Chinese Hackers Behind Marriott Breach, White House Claims

Today’s topics include the White House claiming the Marriott Starwood hack was China-sponsored, and Salesforce letting developers use JavaScript to create Lightning Web Components.

The White House is saying that an attack on Marriott’s Starwood reservations database was done at the hands of the Chinese Ministry of State Security, a claim other experts agree with. The group of Chinese hackers behind the Starwood breach appears to be the same ones behind the Office of Personnel Management breach and the Anthem breach, meaning they have access to a vast amount of information that can be used to seed a massive data analysis project.

Two things about the Starwood breach tend to support the fact that it was nation-state sponsored. First, the fact that they took passport numbers will provide a look into the travel habits of those people, as they might feel it is easier to compromise someone while they’re traveling.
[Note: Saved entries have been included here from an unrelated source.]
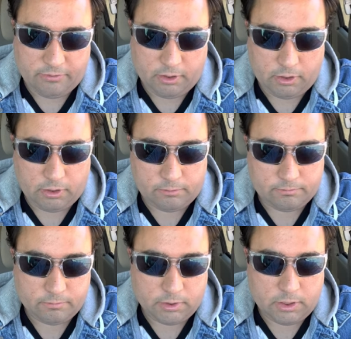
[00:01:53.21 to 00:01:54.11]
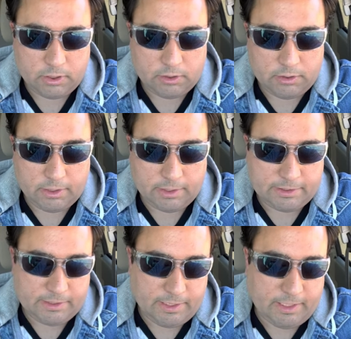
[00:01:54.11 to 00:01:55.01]
Now let's
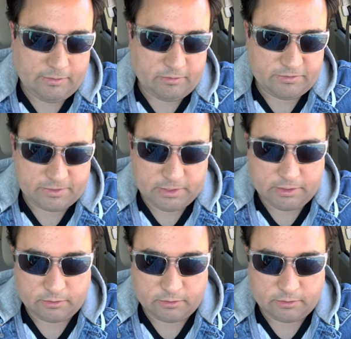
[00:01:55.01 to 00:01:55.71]
say I have a friendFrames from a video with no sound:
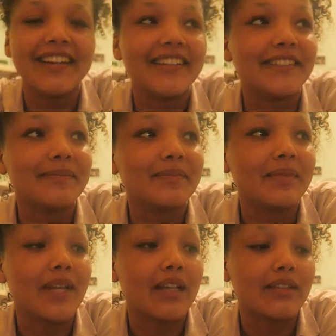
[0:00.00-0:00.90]

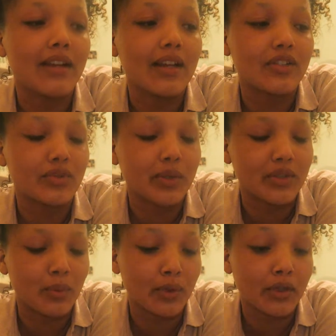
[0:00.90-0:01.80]
And today I just
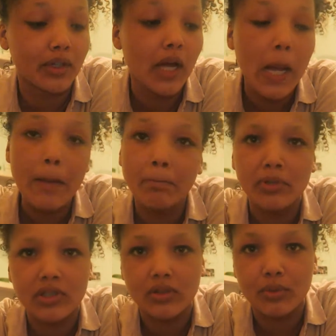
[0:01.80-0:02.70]
went to work,
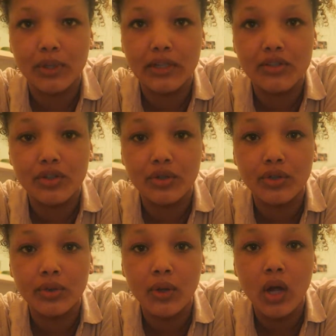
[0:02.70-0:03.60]
but I'll quickly show
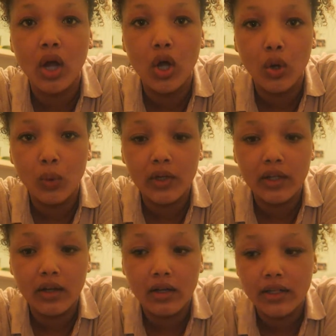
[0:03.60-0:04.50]
you what
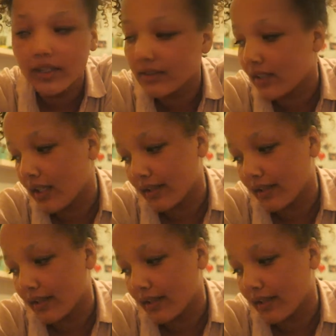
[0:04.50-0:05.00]
I got in the city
Second, this information isn’t showing up for sale on underground markets; if it had been a simple data grab, the hackers would want to monetize their gains.
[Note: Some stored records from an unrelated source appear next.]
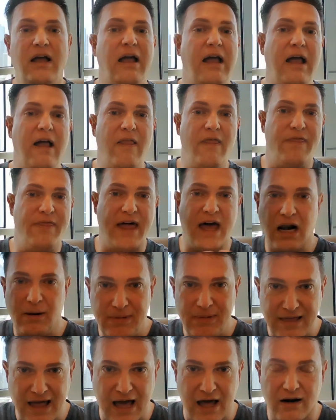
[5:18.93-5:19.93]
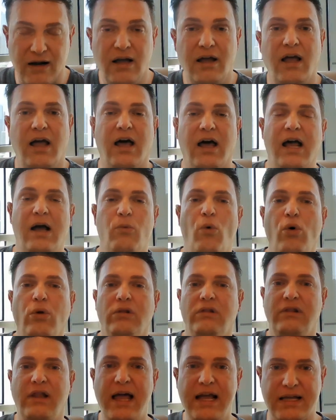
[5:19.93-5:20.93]
and that'll be that. And I
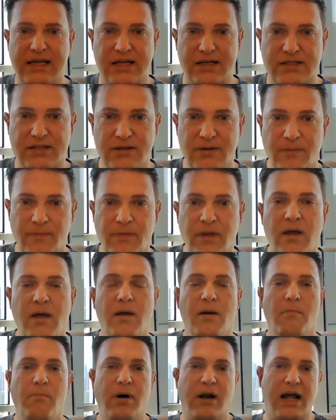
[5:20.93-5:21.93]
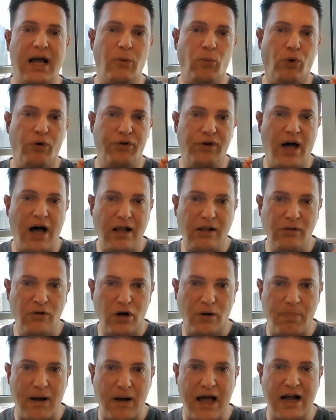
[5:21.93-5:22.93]
won't like it, but I will not
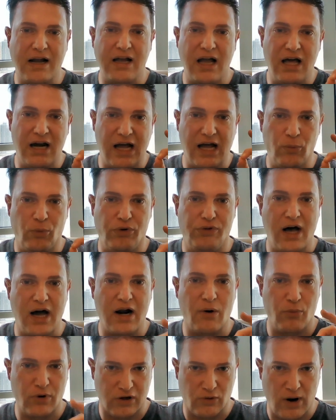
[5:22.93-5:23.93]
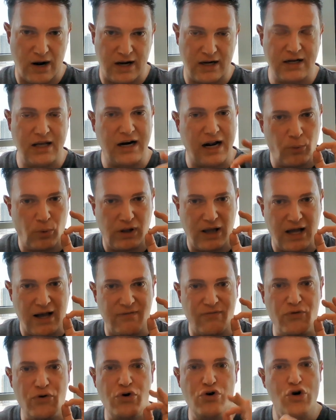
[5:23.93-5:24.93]
look back and I will not regret it. And I will
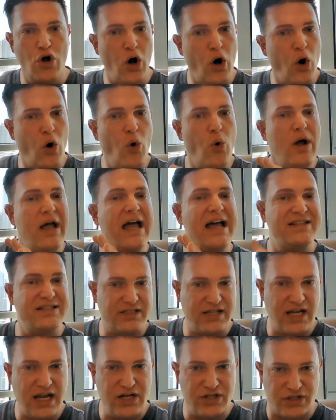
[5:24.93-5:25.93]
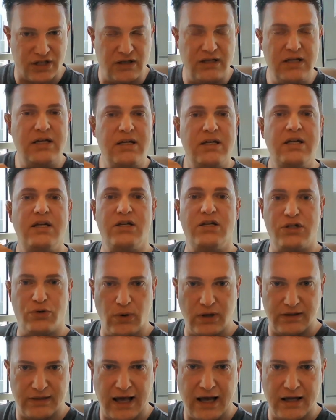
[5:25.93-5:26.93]
have no hesitation in
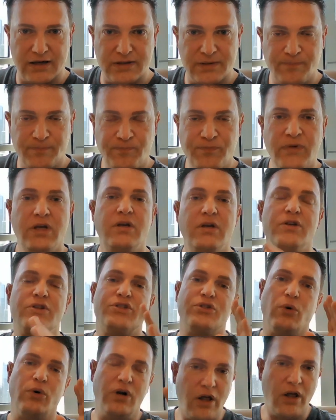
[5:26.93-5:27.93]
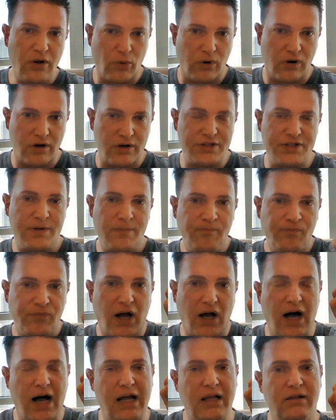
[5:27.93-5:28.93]
doing that. So in other words,
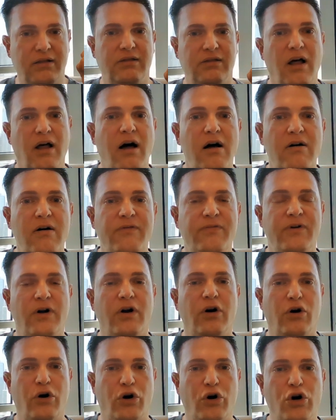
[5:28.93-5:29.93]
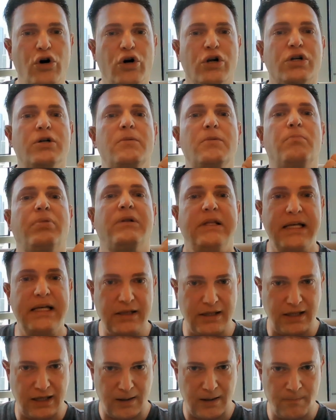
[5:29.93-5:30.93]
I love her
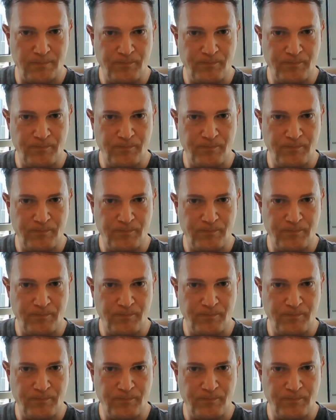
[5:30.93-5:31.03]
completely,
What this means is there will likely be an increase in phishing attacks that seem to benefit from surprisingly detailed information.

On Dec. 13, announced plans to let developers use JavaScript to create Lightning Web Components in the company’s Lightning application framework that underpins its customer relationship management platform.

Previously, Lightning developers were limited to Salesforce’s own, less widely used Aura programming model to build Lightning Components.

According to Anne DelSanto, executive vice president and general manager for Platform at Salesforce, “One of the core technologies powering the internet is JavaScript, which is used in 95 percent of the websites out there and IDC estimates there are 7 million JavaScript developers. At the same time, there’s a massive shortage of developers in the U.S., with over 250,000 jobs unfilled, and that lack of talent slows innovation. We want to make sure we are empowering companies to leverage existing skills without having to train for specific languages.”